Suggesting at the end of the episode, apparently, that Spike's going off to find himself a soul because he's ashamed of himself for trying to rape Buffy makes us wonder if it is the absence of a soul that made him try to rape her. He obviously cared about her--taking care of her sister after she died is hardly the actions of someone interesting in just sex, and his desire to take her by force was evidently a confused effort born of frustration over the fact that she didn't appear to love him. So would the message here then be, "This is the behaviour of someone without a soul"? This would make it completely pointless to convey Spike's POV, which is of course the point of having soulless characters to begin with--people you can kill without feeling guilty about it. So it's too muddled to really be a useful statement.
Also, it doesn't make sense in terms of the characters and the relationship they have--they had sex for the first time when they were in the middle of trying to kill each other. Buffy'd beaten Spike to a pulp a few episodes earlier. Their relationship was already established to be based on the two of them fulfilling selfish needs with violence being the only definitive way of saying "yes" or "no". Buffy certainly sounded like she didn't want Spike on her in the episode, and he looked like he knew on some level he was taking advantage of her, but knowing what the two are physically capable of makes the scene feel conspicuously like a pantomime--borrowing rules from another universe for a moment to shock and make a vague point. The other controversial moment in the episode, Warren coming in and shooting Buffy and Tara, has exactly the same problem. We've had an implicit understanding with the writers since season one that we'll just ignore the fact that the villains almost never exploit this very obvious weakness the Slayer has, that she can be killed by ordinary firearms. Introducing guns to kill off a character we care about, we automatically go through the shock stage of "How could this have happened?" And we're forced to conclude, "Gee, when Buffy lives surrounded by extremely powerful mortal enemies, it's kind of foolish of her to ever be outside of a bunker unless it's necessary." Of course, Buffy in a Bunker isn't as much fun as Buffy Facing Teen/Young Adult Problems While Fighting Monsters.
Now, if Warren had shown up with a death ray and played out the scene exactly the same way, I think I'd actually dig it.
The "nerd trio" is actually, in my opinion, collectively the best season villain since The Mayor/Faith duo.
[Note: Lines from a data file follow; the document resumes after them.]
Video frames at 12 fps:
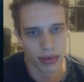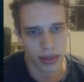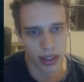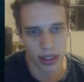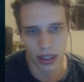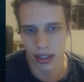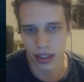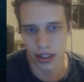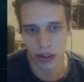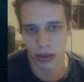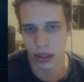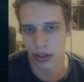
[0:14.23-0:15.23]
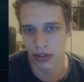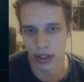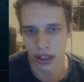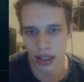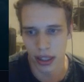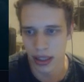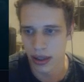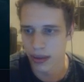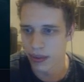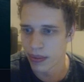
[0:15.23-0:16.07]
It is a little bit of an all-in.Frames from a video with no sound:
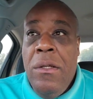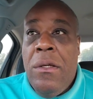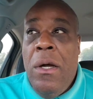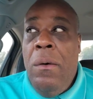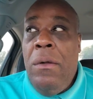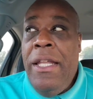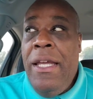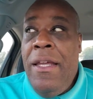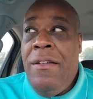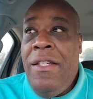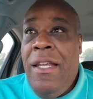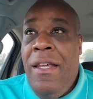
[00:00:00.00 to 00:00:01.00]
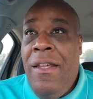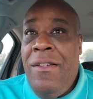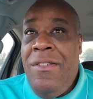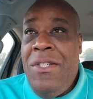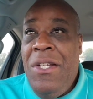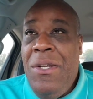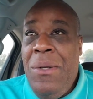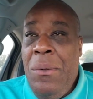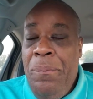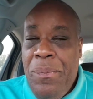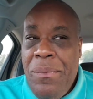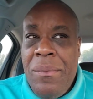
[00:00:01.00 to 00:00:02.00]
The goal is is
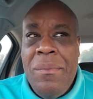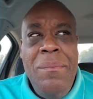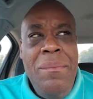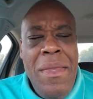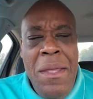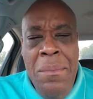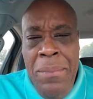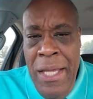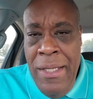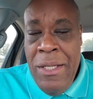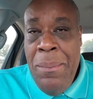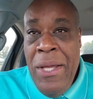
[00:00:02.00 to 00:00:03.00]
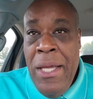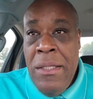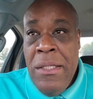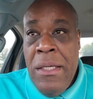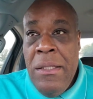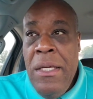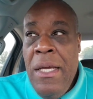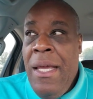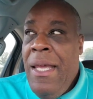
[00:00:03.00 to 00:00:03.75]
to be independent.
Precisely because they're a bit haphazard about their commitment to being villains--they largely lack the capacity for self-reflection, or examining a situation beyond their own superficial needs, so much so that Jonathon honestly didn't think hypnotising a woman to sleep with them was rape until she actually used the word, at which point he was mortified. After years of conspicuously campy villains, here we have a few guys who are too lost in the aesthetics of what they're doing to really understand what they're doing on a fundamental level.
But I was sorry to see Tara go. Especially since Amber Benson and Alyson Hannigan had really gotten to enjoy making out, which is great to watch, even if they are both straight in real life.